Abstract

Herpes simplex virus type 2 (HSV-2) is the main cause of genital herpes and infections are common in the lower genital tract. Although neuronal and immune cells can be infected, epithelial cells, and keratinocytes are the primary HSV-2 target cells. HSV-2 establishes latency by evading the host immune system and its infection can also increase the risk of HIV-1 sexual transmission. Our pervious study found that HSV-2 immediate early protein ICP22, inhibited IFN-β production by interfering with the IRF3 pathway. However, ICP22-null HSV-2 did not completely lose the capability of suppressing IFN-β induction, suggesting the involvement of other viral components in the process.
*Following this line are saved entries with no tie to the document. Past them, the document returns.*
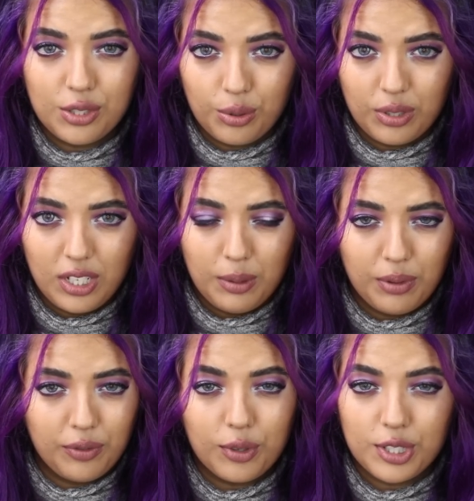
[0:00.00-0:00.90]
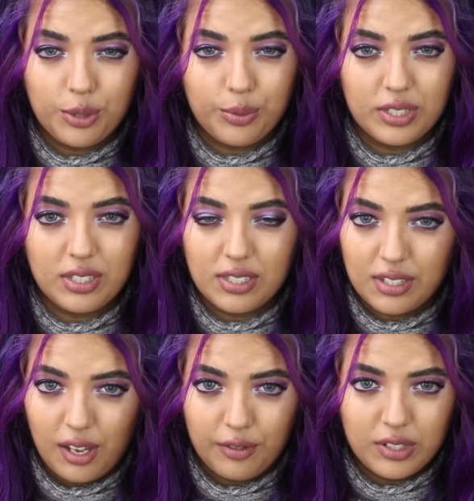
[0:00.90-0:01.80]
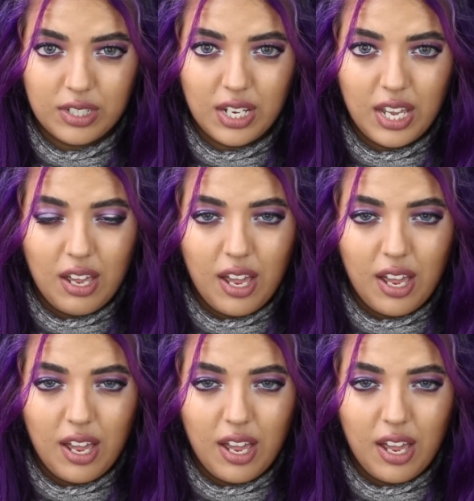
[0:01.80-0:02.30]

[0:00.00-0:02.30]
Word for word: shortly before she was discovered,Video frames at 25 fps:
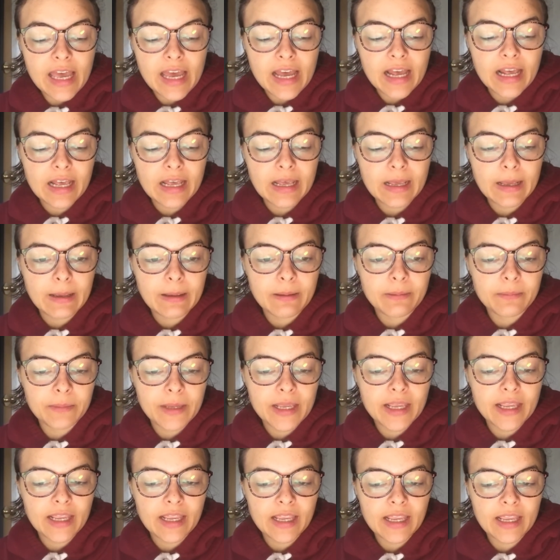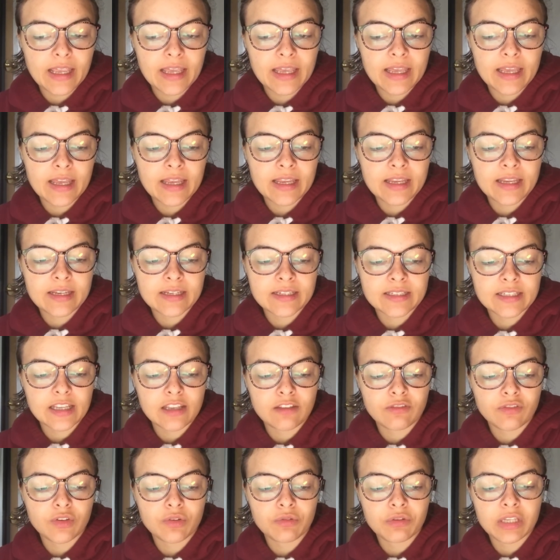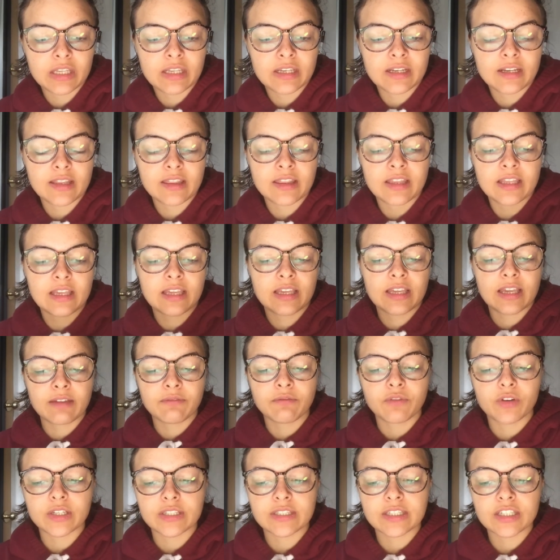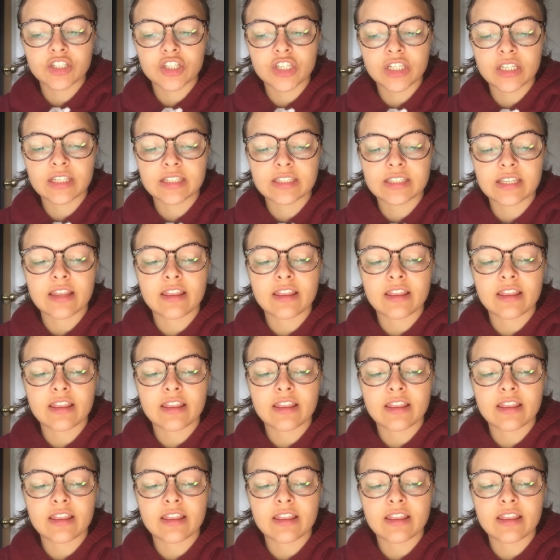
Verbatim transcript: Um, and if you need the invoicing sheets,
In this study, by using an ex vivo cervical explant model, we first demonstrated that HSV-2 can indeed inhibit IFN-β induction in human mucosal tissues. We further identified HSV-2 immediate early protein ICP27 as a potent IFN-β antagonist. ICP27 significantly suppresses the Sendai virus or polyinosinic-polycytidylic acid-induced IFN-β production in human mucosal epithelial cells, showing that ICP27 inhibits the IFN-β promoter activation, and IFN-β production at both mRNA and protein levels. Additional studies revealed that ICP27 directly associates with IRF3 and inhibits its phosphorylation and nuclear translocation, resulting in the inhibition of IFN-β induction. Our findings provide insights into the molecular mechanism underlying HSV-2 mucosal immune evasion, and information for the design of HSV-2 mucosal vaccines.